Problem requirements. Once the line with "(8.00 s to 9.00 s)" is found, write it out along with each later line exactly, through the end of the entries, skipping every picture.
*** Opening Material shown ***
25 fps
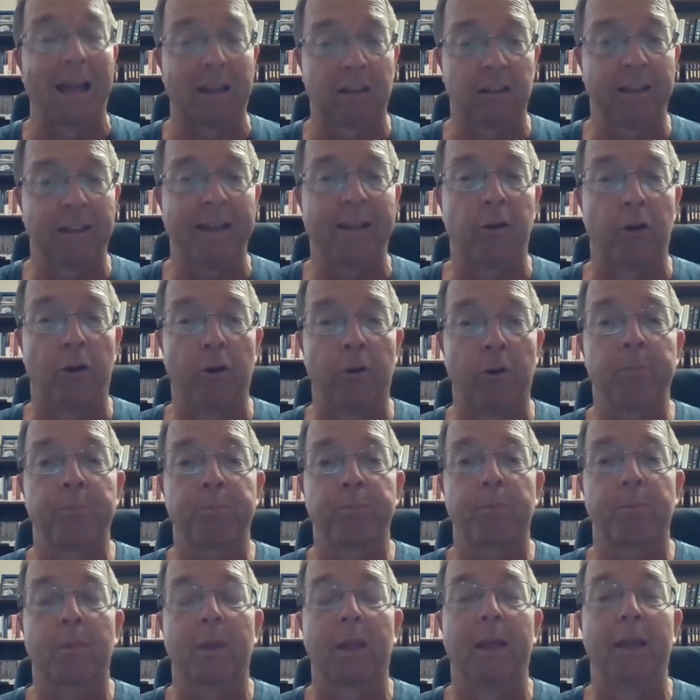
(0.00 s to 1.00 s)
that leader
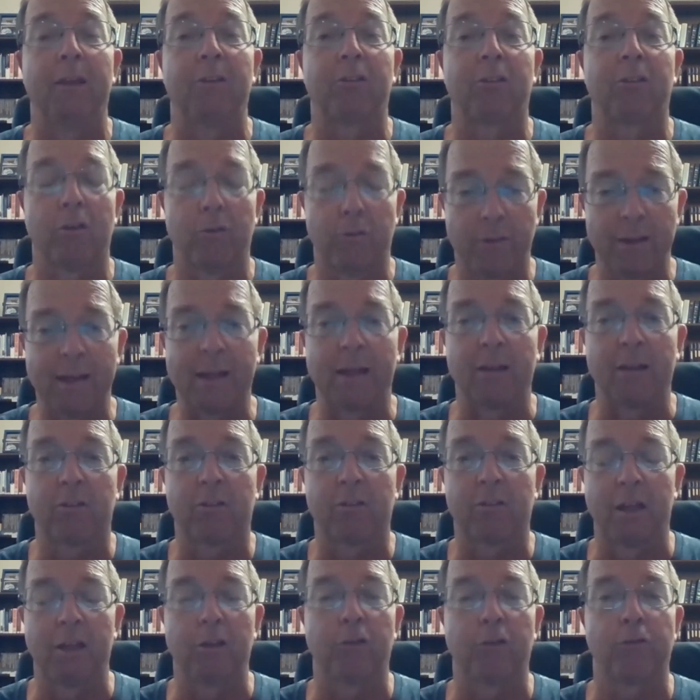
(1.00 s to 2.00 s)
is
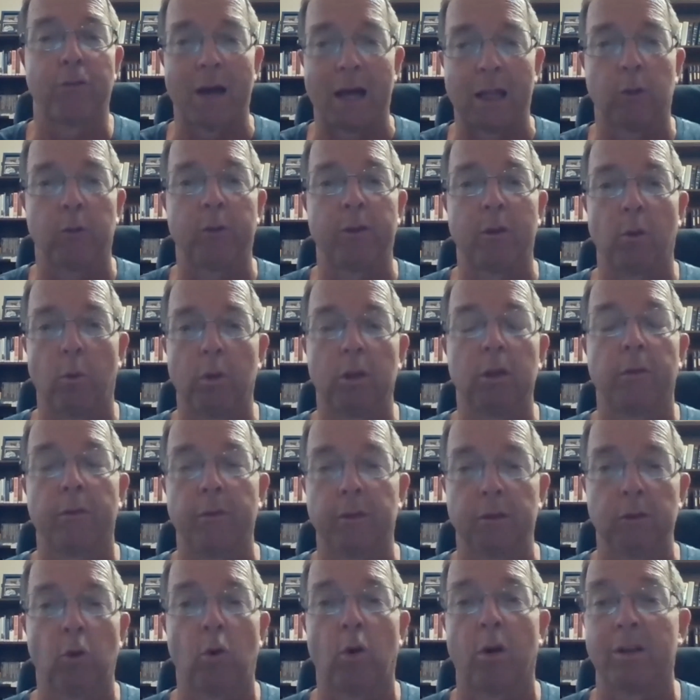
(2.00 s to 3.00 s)
convinced that he's following the will
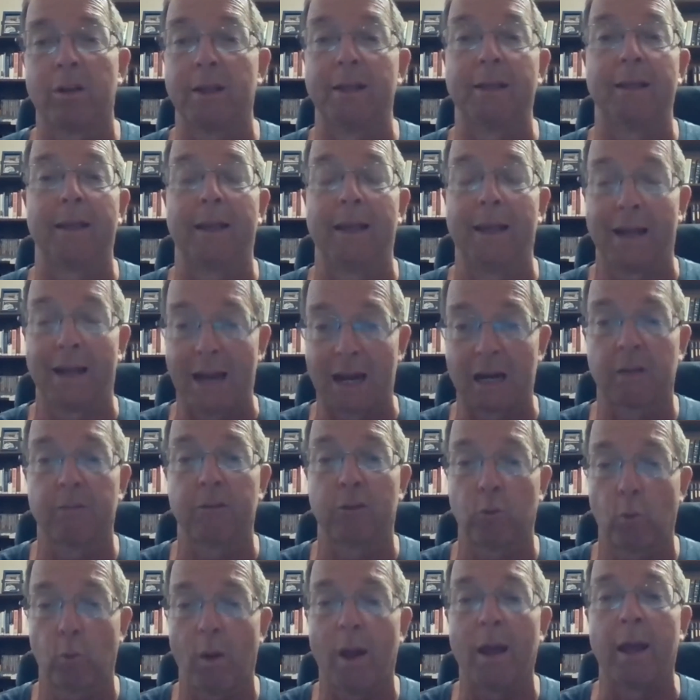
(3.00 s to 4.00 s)
of the Lord, then get out
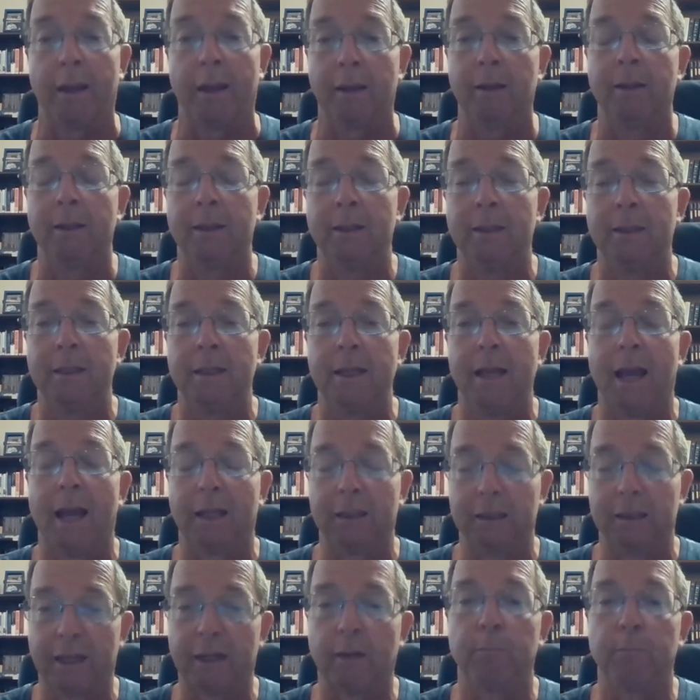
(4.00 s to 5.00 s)
of his way
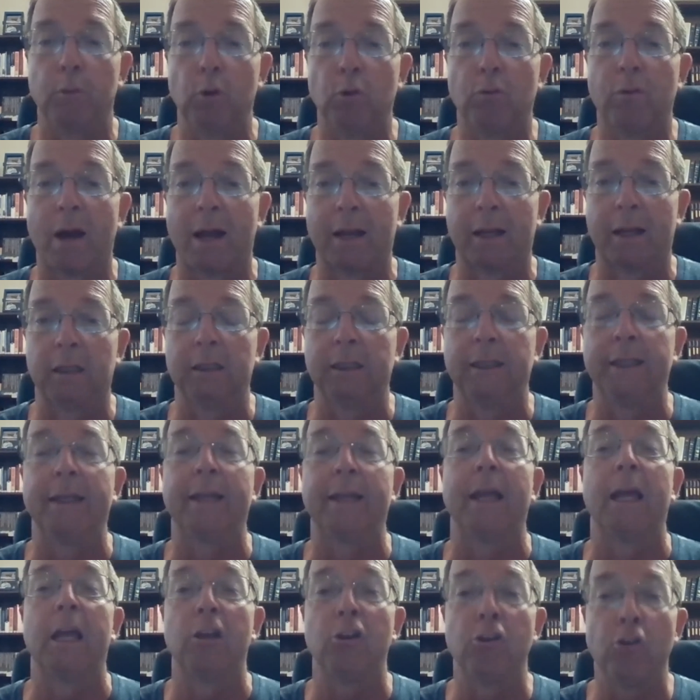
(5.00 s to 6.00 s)
and let him move on and
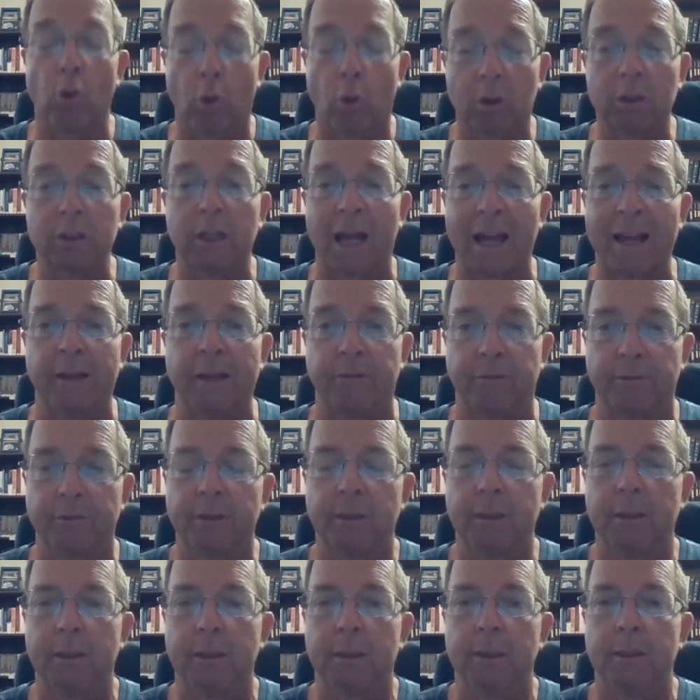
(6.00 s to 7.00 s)
lead. In your life,
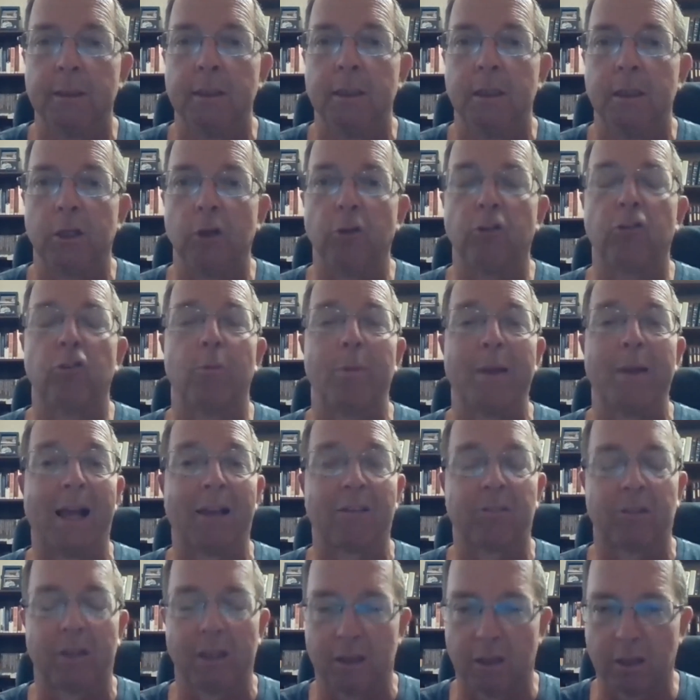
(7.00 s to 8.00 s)
you should be
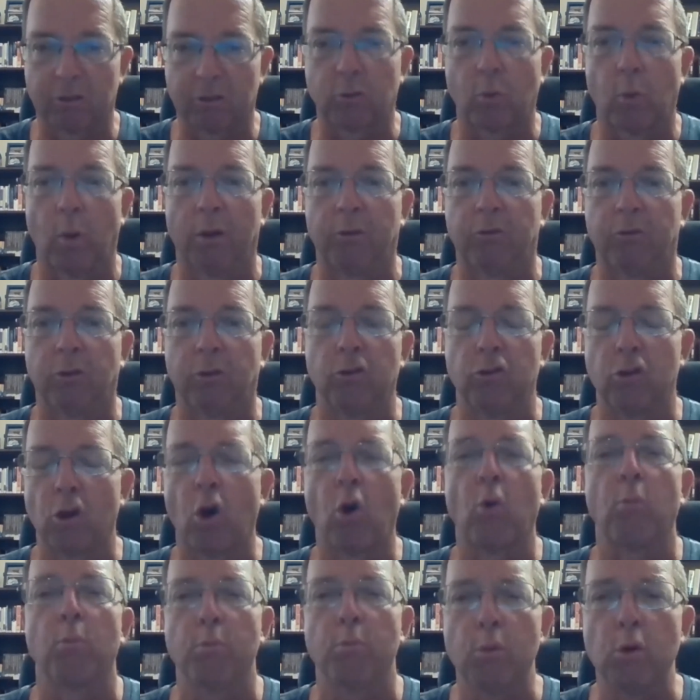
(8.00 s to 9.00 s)
asking this question
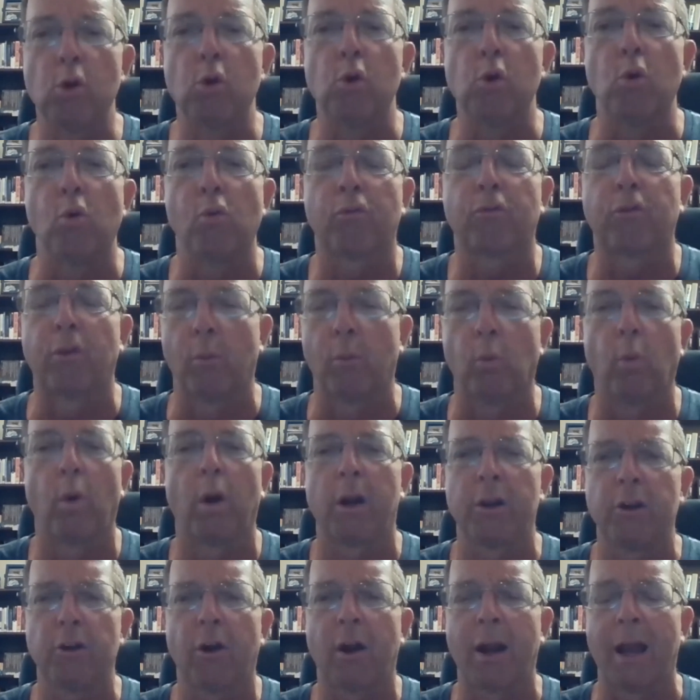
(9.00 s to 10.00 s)
Don't move from
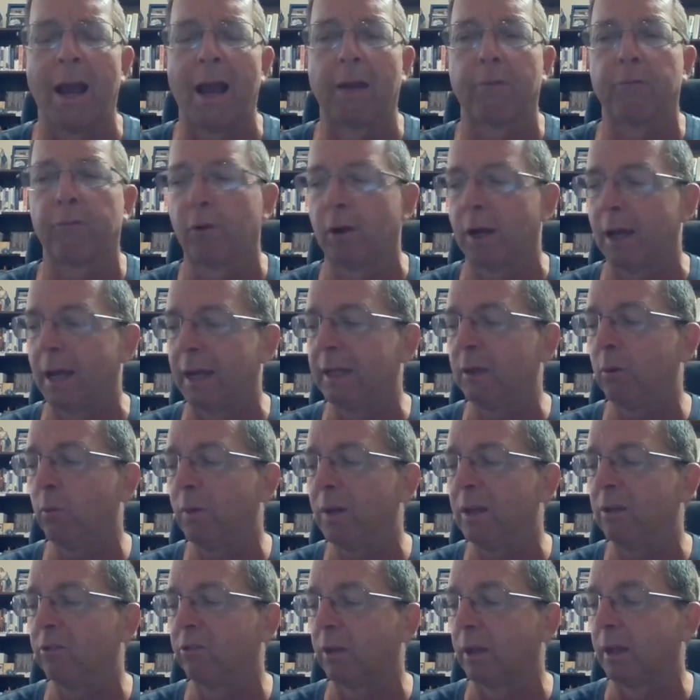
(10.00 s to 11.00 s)
where you're at for any
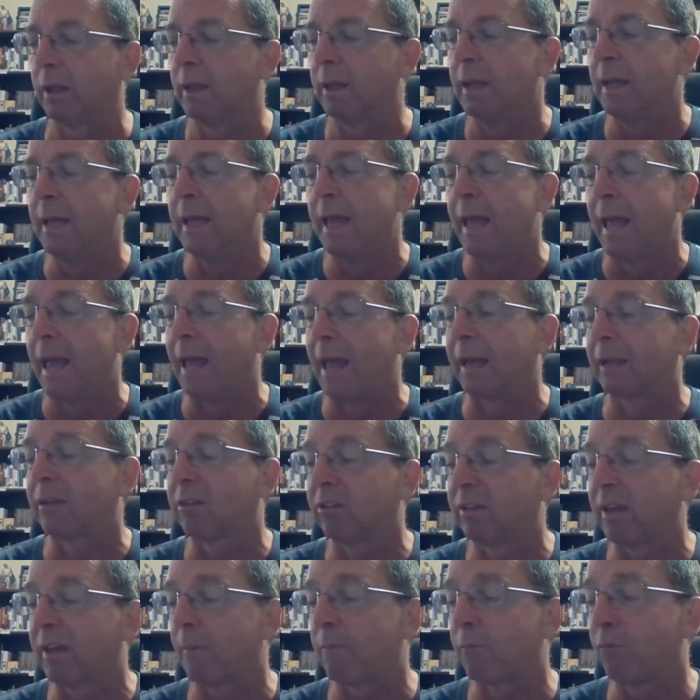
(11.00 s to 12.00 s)
reason
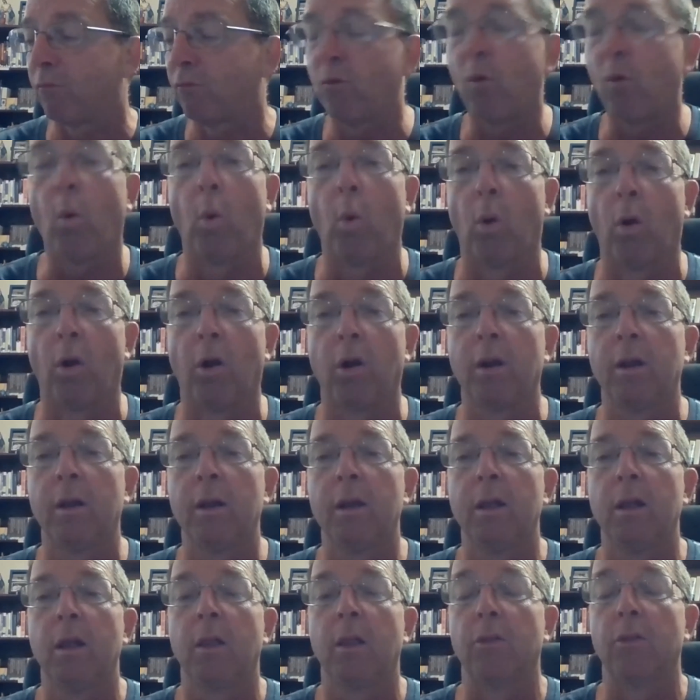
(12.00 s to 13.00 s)
except for
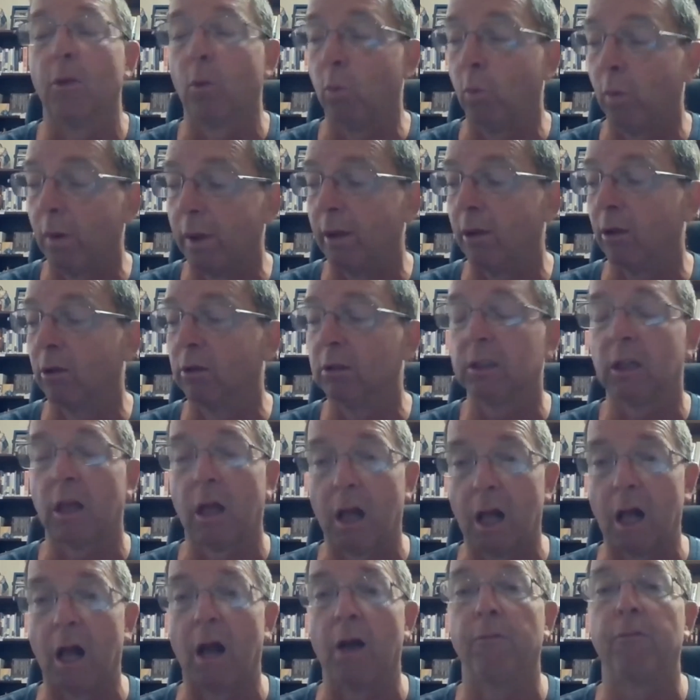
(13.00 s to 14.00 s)
the will
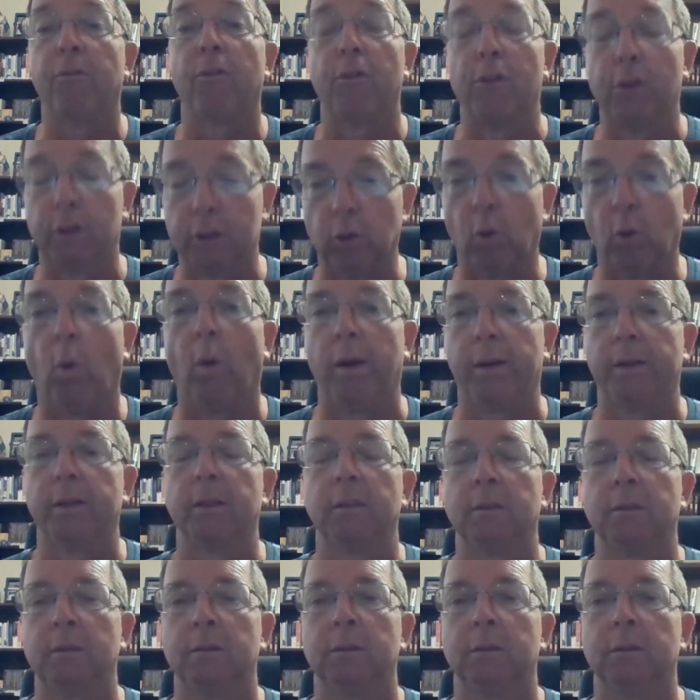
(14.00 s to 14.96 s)
of the Lord.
*** Closing Material shown ***
Problem solution.
(8.00 s to 9.00 s)
asking this question
(9.00 s to 10.00 s)
Don't move from
(10.00 s to 11.00 s)
where you're at for any
(11.00 s to 12.00 s)
reason
(12.00 s to 13.00 s)
except for
(13.00 s to 14.00 s)
the will
(14.00 s to 14.96 s)
of the Lord.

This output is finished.